Em primeira análise, a cobrança pessoal acentua a pressão nos jovens. Isso ocorre porque há uma expectativa de pais que querem o melhor futuro e sucesso profissional para os filhos e assim determinam o que e onde eles irão estudar, o que reflete os sonhos desses pais sobre os filhos, levando a ansiedade dos mesmos. Nesse sentido, essa pressão é interpretada como se não pudesse ter falhas no processo, exigindo uma performance de excelência. Como exemplo os vestibulandos de medicina que se dedicam anos para passar em universidades onde a concorrência é absurda. Dessa maneira, o excesso de pressão faz com que os jovens recorram a alternativas para melhorar o desempenho.

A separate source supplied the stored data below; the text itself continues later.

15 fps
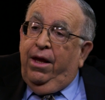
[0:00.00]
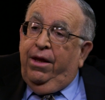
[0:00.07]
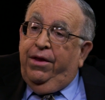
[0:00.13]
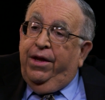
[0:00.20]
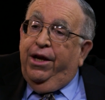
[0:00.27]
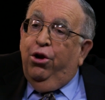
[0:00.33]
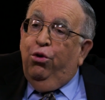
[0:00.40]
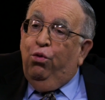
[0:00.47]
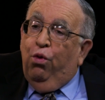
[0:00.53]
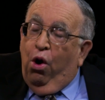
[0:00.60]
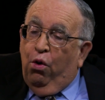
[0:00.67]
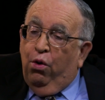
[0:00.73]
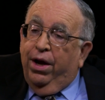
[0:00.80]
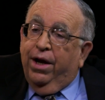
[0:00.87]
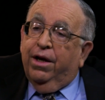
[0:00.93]
the
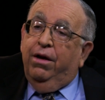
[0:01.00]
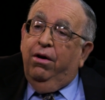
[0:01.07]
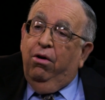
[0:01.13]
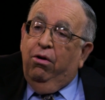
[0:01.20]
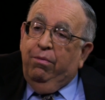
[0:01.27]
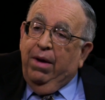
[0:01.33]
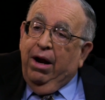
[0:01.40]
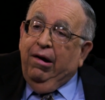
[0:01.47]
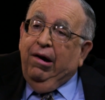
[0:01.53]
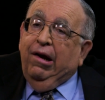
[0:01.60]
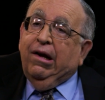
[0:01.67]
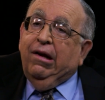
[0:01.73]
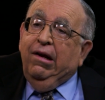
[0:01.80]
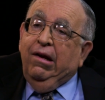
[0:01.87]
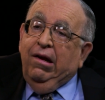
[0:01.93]
heroic,
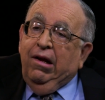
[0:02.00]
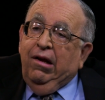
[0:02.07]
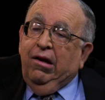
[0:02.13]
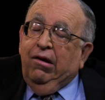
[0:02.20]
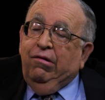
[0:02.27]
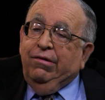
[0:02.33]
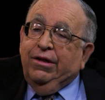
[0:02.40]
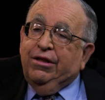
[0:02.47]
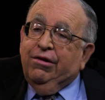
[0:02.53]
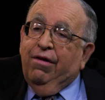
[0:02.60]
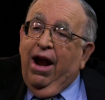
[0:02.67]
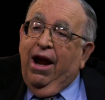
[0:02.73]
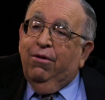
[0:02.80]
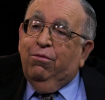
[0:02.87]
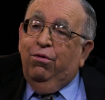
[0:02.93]
Homeric,
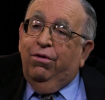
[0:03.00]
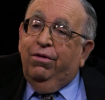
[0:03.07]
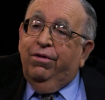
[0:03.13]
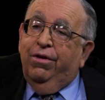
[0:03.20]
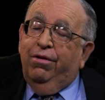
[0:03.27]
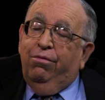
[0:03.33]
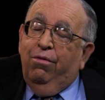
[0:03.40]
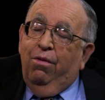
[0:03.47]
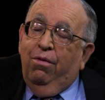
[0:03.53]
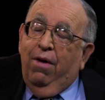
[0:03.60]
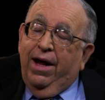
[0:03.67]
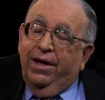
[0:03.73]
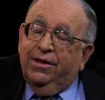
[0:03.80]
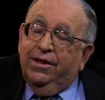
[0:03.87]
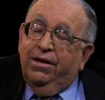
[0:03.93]
aristocratic world of the
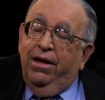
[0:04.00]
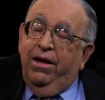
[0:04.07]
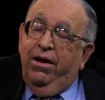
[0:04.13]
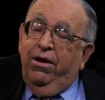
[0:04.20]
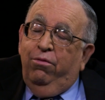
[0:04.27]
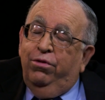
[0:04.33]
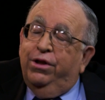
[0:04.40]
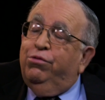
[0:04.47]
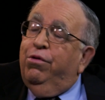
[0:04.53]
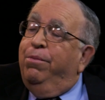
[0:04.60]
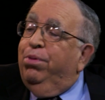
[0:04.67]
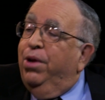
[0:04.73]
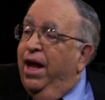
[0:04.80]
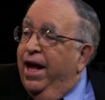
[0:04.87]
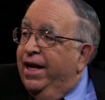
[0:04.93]
West was
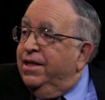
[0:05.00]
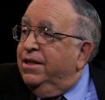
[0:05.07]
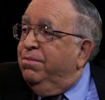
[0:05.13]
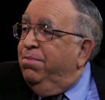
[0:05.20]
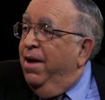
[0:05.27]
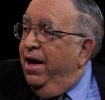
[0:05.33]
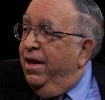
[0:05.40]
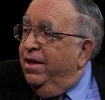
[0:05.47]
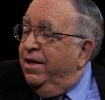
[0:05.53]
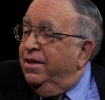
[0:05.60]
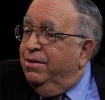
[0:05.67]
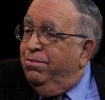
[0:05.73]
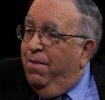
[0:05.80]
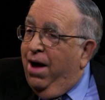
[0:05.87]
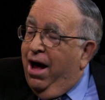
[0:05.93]
replaced by
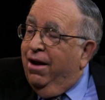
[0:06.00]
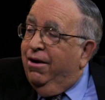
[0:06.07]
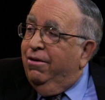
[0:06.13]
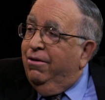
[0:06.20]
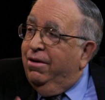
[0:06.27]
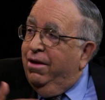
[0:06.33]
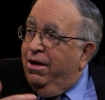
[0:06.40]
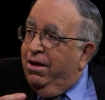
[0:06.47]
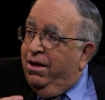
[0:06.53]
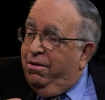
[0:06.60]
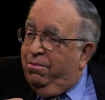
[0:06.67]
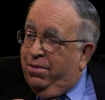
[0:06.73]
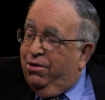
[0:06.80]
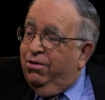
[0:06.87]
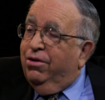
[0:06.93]
this modern,
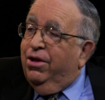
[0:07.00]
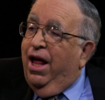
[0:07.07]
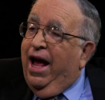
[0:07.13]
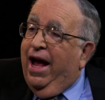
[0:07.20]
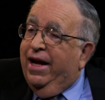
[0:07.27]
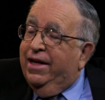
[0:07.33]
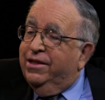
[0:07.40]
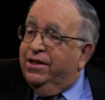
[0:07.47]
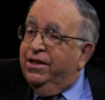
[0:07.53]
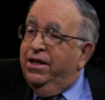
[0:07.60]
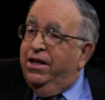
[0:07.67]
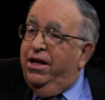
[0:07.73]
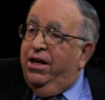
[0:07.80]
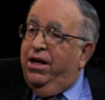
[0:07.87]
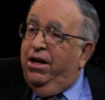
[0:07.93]
middle-class
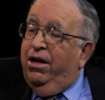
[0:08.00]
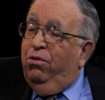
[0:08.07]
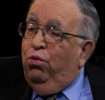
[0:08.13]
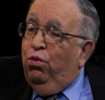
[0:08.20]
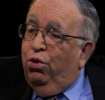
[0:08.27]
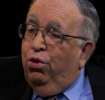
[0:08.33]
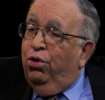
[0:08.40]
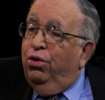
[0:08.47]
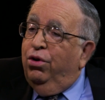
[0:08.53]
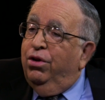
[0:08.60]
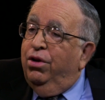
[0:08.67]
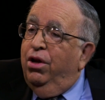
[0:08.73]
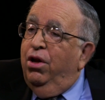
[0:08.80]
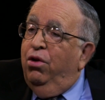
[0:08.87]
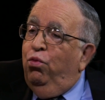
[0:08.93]

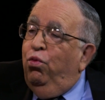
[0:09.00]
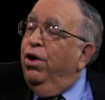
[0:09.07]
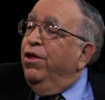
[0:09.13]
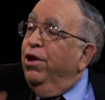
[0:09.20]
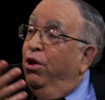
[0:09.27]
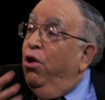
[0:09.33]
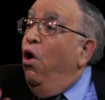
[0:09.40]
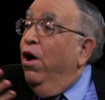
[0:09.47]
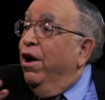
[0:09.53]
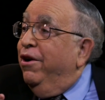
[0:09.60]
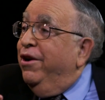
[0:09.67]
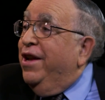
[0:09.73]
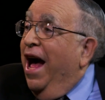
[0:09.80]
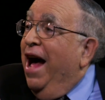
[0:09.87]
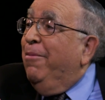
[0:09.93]
world where the
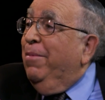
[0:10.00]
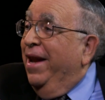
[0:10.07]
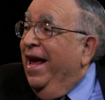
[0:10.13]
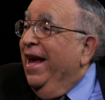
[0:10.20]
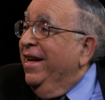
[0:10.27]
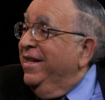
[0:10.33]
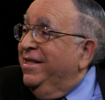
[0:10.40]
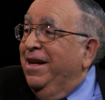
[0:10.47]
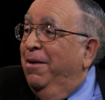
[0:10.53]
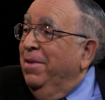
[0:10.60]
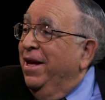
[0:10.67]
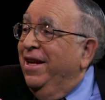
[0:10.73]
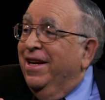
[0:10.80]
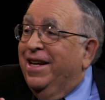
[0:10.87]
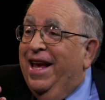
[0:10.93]
lawyer dominates. I
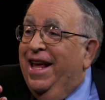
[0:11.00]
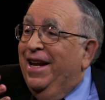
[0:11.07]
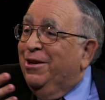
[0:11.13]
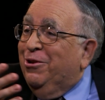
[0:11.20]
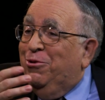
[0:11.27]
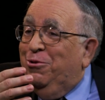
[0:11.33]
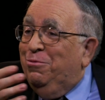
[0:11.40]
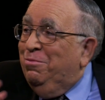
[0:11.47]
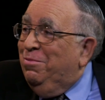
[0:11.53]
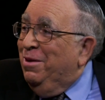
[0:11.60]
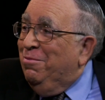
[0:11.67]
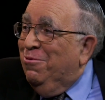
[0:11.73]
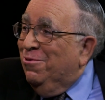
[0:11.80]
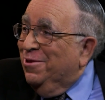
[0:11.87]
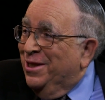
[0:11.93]
mean, again, it couldn't
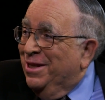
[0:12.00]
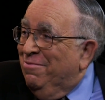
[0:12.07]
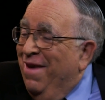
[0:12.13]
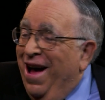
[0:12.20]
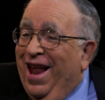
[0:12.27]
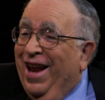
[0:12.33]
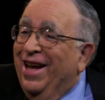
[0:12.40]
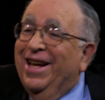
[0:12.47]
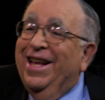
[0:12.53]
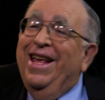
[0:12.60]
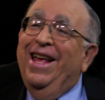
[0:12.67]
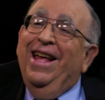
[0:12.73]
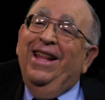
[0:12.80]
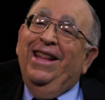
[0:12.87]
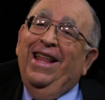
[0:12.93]
be more symbolic
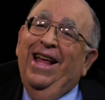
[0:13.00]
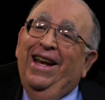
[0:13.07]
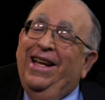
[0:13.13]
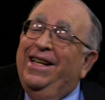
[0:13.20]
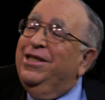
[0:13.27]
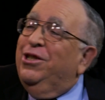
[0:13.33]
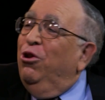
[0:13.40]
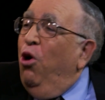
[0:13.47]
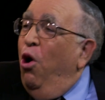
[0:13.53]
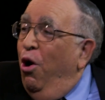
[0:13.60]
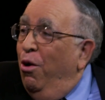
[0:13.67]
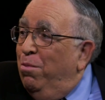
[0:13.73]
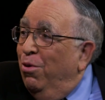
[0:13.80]
that his law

Em consequência disso, essa pressão leva os jovens a procurarem estimulantes nocivos à saúde. Isso ocorre pela falta de tempo e o grande rigor acadêmico de não poder errar, e assim exigindo maior produtividade que o corpo humano não é capaz de suprir. Além disso, o uso indiscriminado dessas drogas para aumentar o nível de atenção e desempenho, leva à efeitos colaterais danosos como: falta de sono, taquicardia, pressão alta, intoxicação, delírios e ansiedade, e remédios como a Ritalina, que precisa de prescrição médica para ser comprada, é de uso automedicamentosa entre os jovens sendo bastante popular.
Portanto, a pressão exercida sobre os jovens leva ao autojulgamento e a procura para atalhos químicos para melhor performance cerebral. Dessa forma é preciso que a escola estimule a aceitação de falhas por meio de conversas e desabafos entre alunos a fim de diminuir a pressão dessa fase para os estudantes, como a prática de meditação e yoga sendo atividade extracurricular. E também a mídia por meio de reportagens divulgar os danos no corpo devido a automedicação.